### Given data
◆ ◆ ◆ ◆ ◆

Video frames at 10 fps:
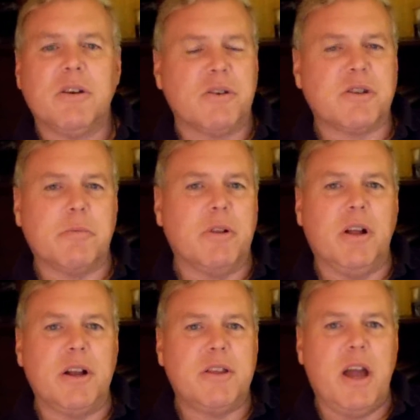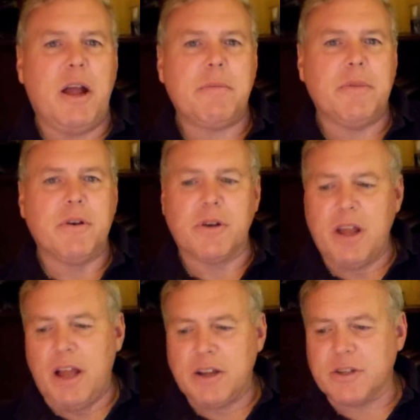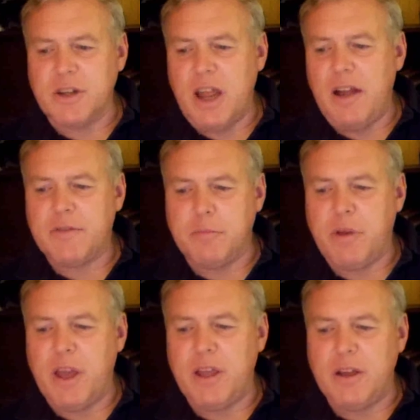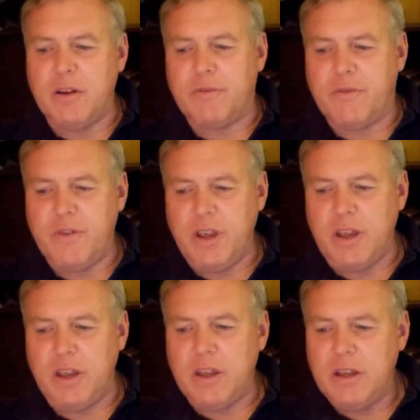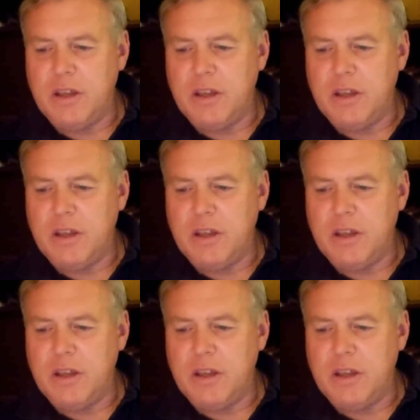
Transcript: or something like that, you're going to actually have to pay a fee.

◆ ◆ ◆ ◆ ◆

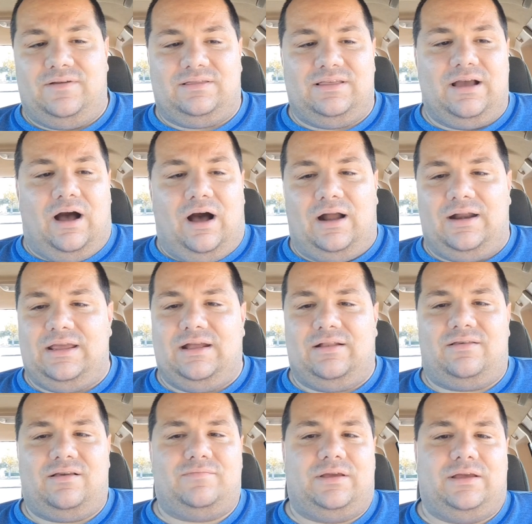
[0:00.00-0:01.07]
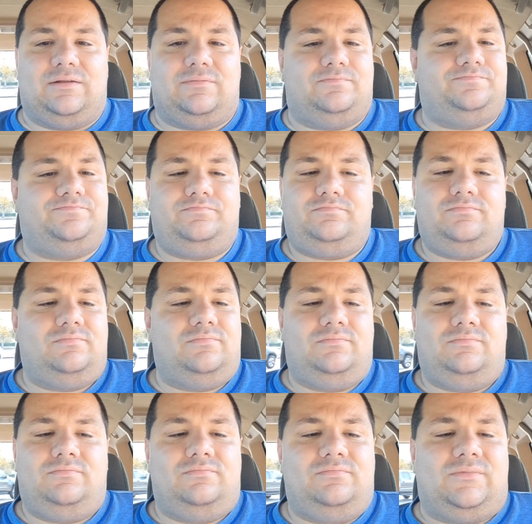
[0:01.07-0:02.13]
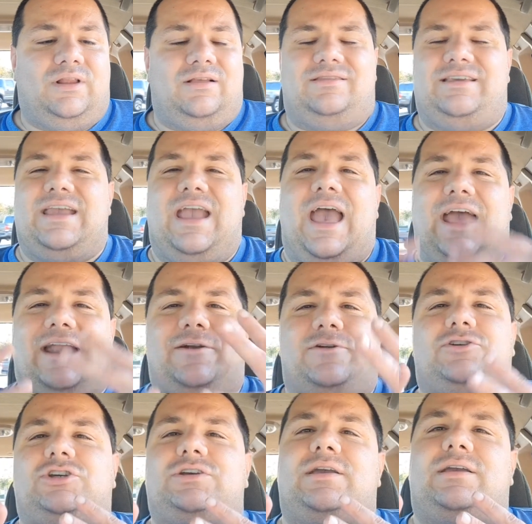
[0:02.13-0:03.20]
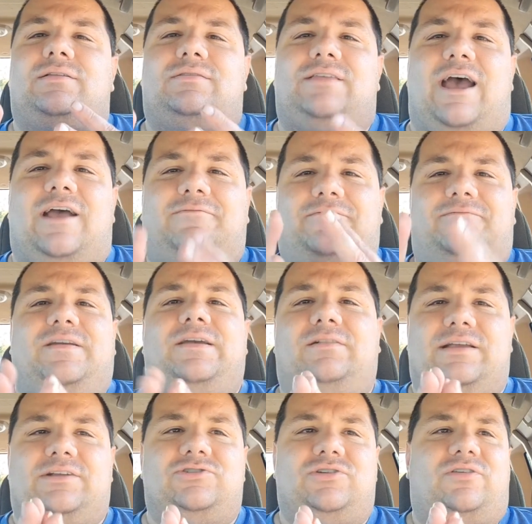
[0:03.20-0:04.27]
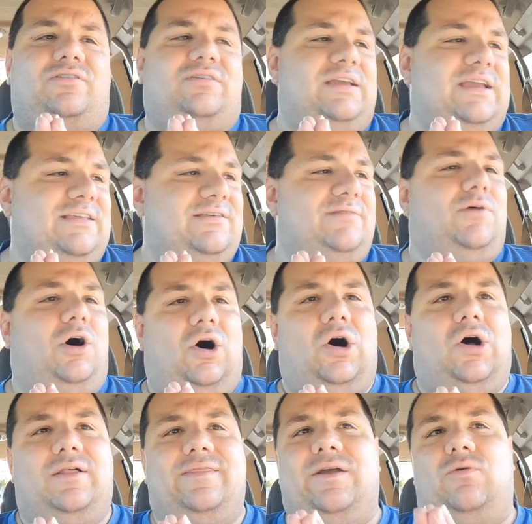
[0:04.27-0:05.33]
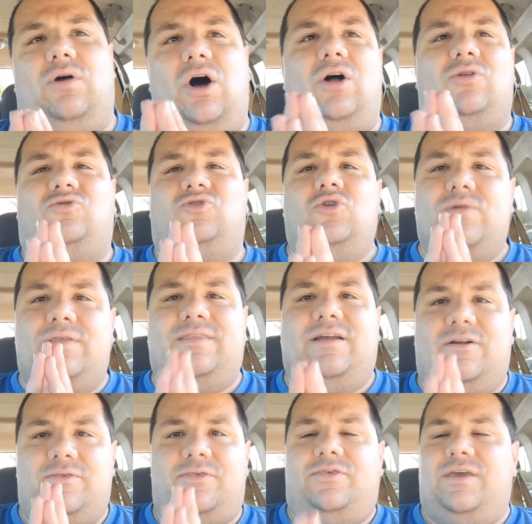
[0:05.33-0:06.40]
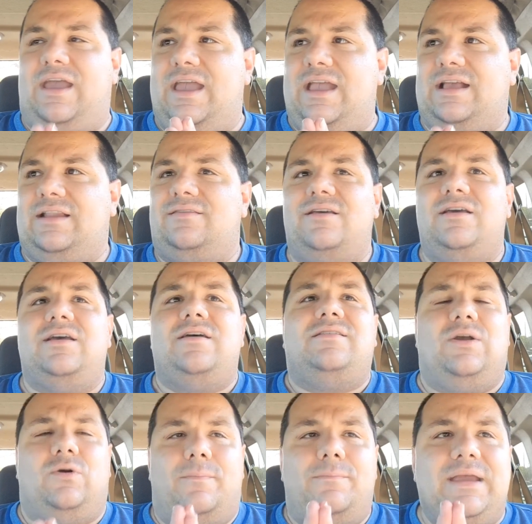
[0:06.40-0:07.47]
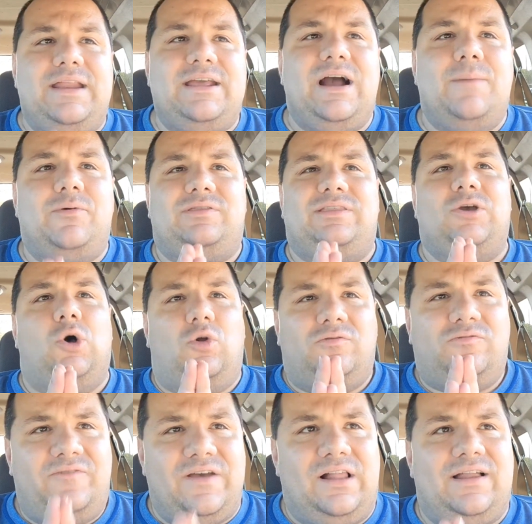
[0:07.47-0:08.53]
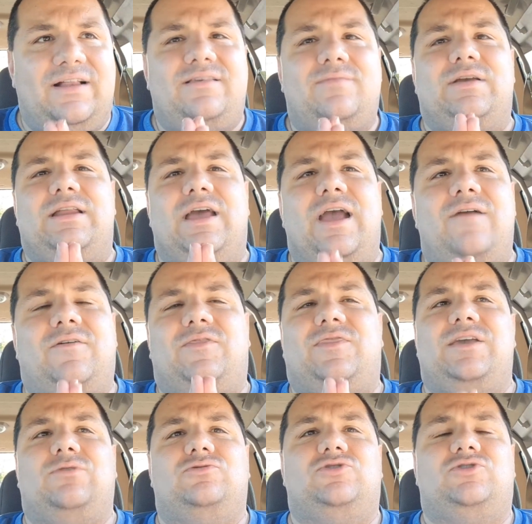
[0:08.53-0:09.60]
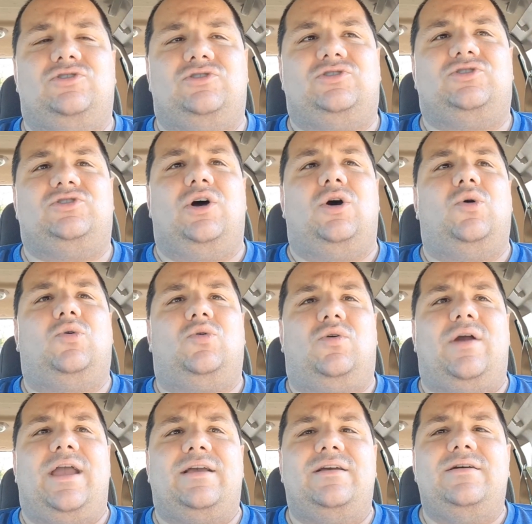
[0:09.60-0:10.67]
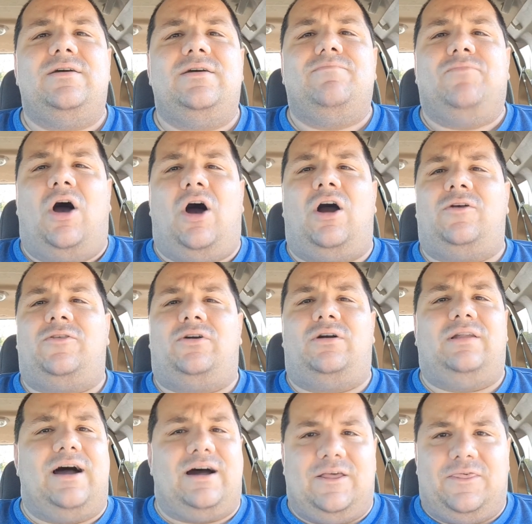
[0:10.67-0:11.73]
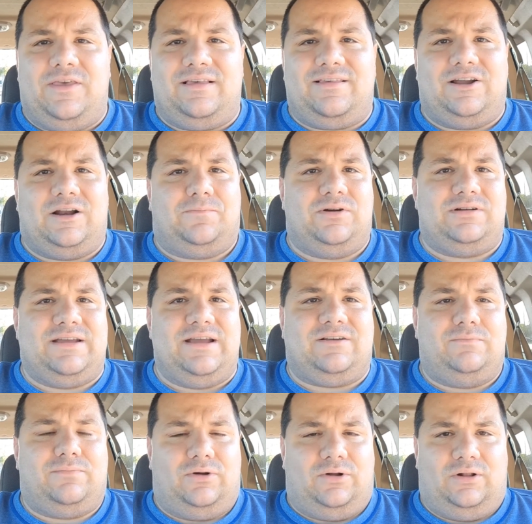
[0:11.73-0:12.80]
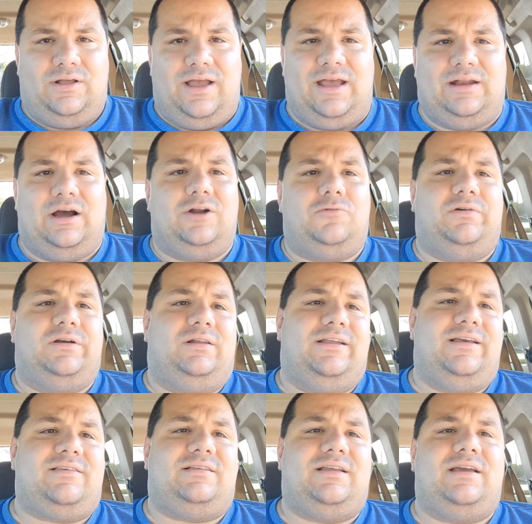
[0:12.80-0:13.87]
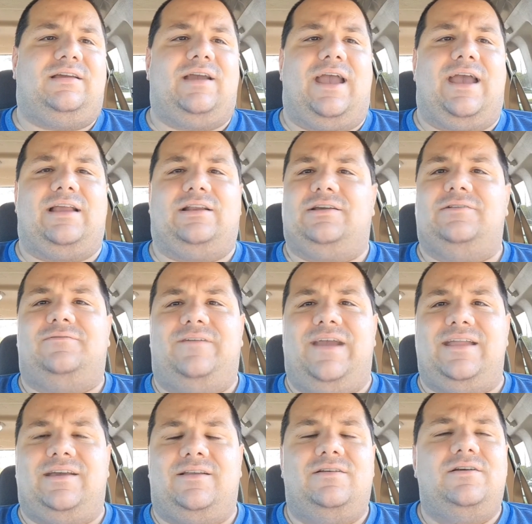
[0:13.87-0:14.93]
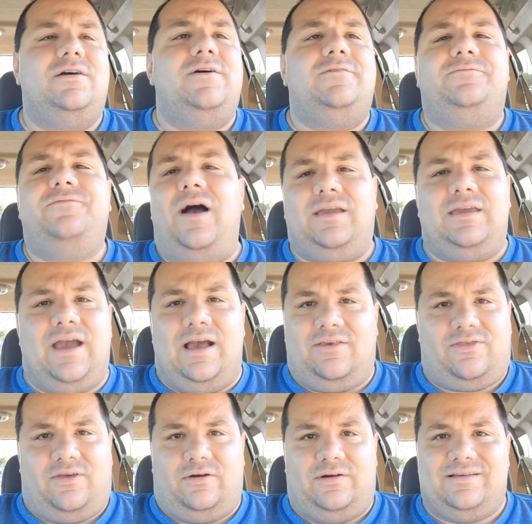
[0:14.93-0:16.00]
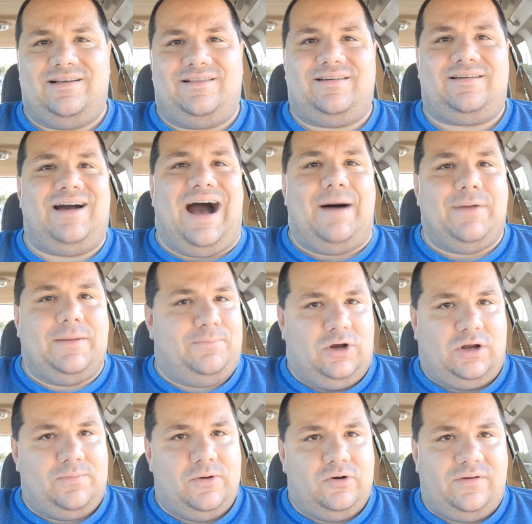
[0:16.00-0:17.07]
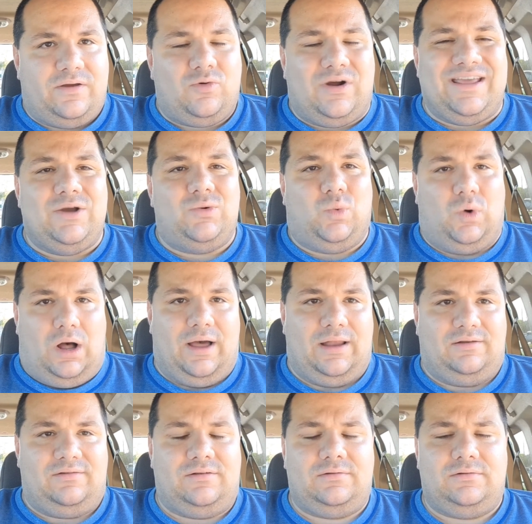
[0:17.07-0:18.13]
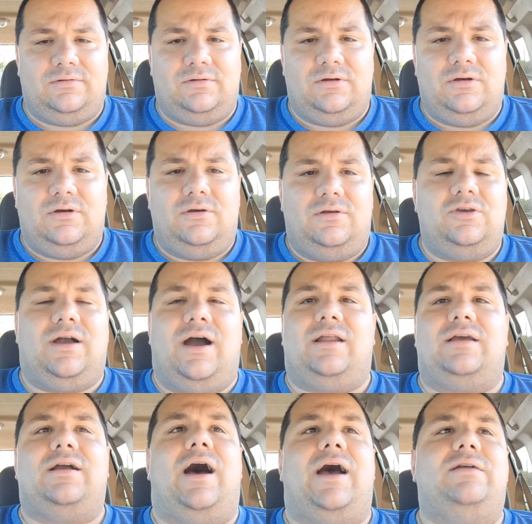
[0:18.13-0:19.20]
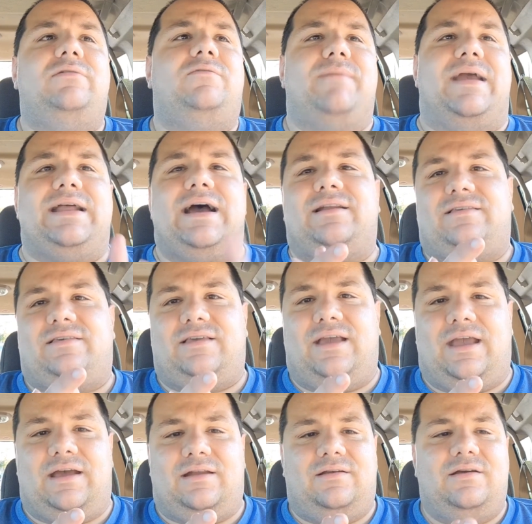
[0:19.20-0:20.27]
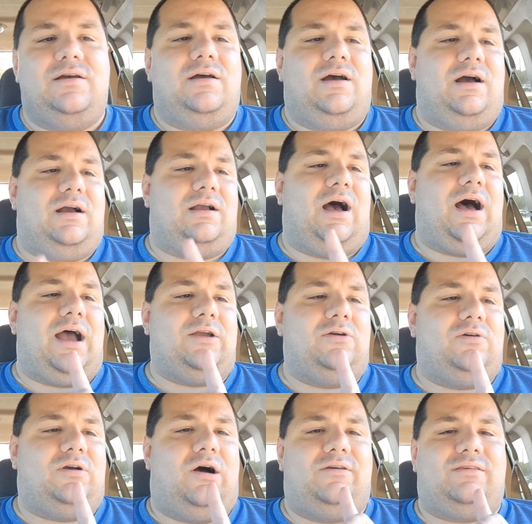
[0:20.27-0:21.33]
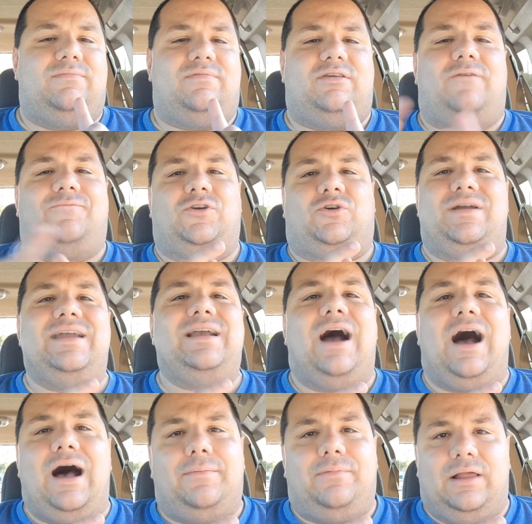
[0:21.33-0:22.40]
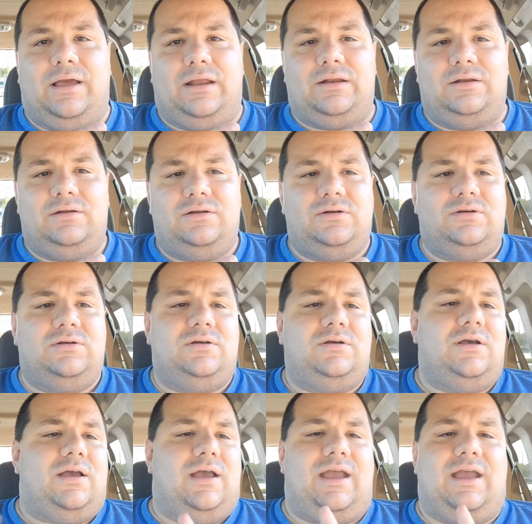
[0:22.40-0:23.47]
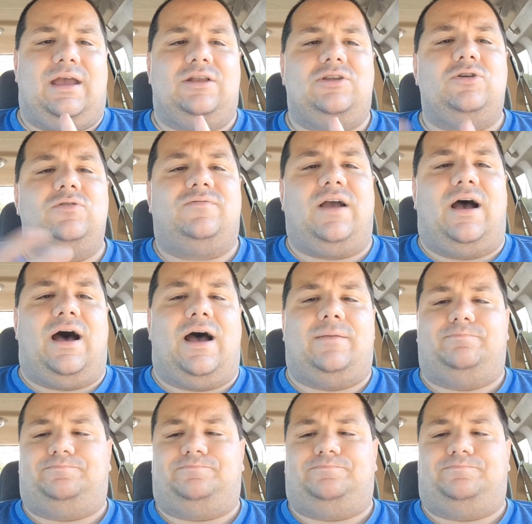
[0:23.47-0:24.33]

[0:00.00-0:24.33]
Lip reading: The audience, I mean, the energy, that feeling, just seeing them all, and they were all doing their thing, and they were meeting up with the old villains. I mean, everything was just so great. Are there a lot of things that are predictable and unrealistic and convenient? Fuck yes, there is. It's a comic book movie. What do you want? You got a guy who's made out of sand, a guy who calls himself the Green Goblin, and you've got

◆ ◆ ◆ ◆ ◆

### Task description
What you return must match, character for character, the lines above from the one with "[0:05.33-0:06.40]" through the one with "[0:20.27-0:21.33]", minus any pictures.

### Your solution
[0:05.33-0:06.40]
[0:06.40-0:07.47]
[0:07.47-0:08.53]
[0:08.53-0:09.60]
[0:09.60-0:10.67]
[0:10.67-0:11.73]
[0:11.73-0:12.80]
[0:12.80-0:13.87]
[0:13.87-0:14.93]
[0:14.93-0:16.00]
[0:16.00-0:17.07]
[0:17.07-0:18.13]
[0:18.13-0:19.20]
[0:19.20-0:20.27]
[0:20.27-0:21.33]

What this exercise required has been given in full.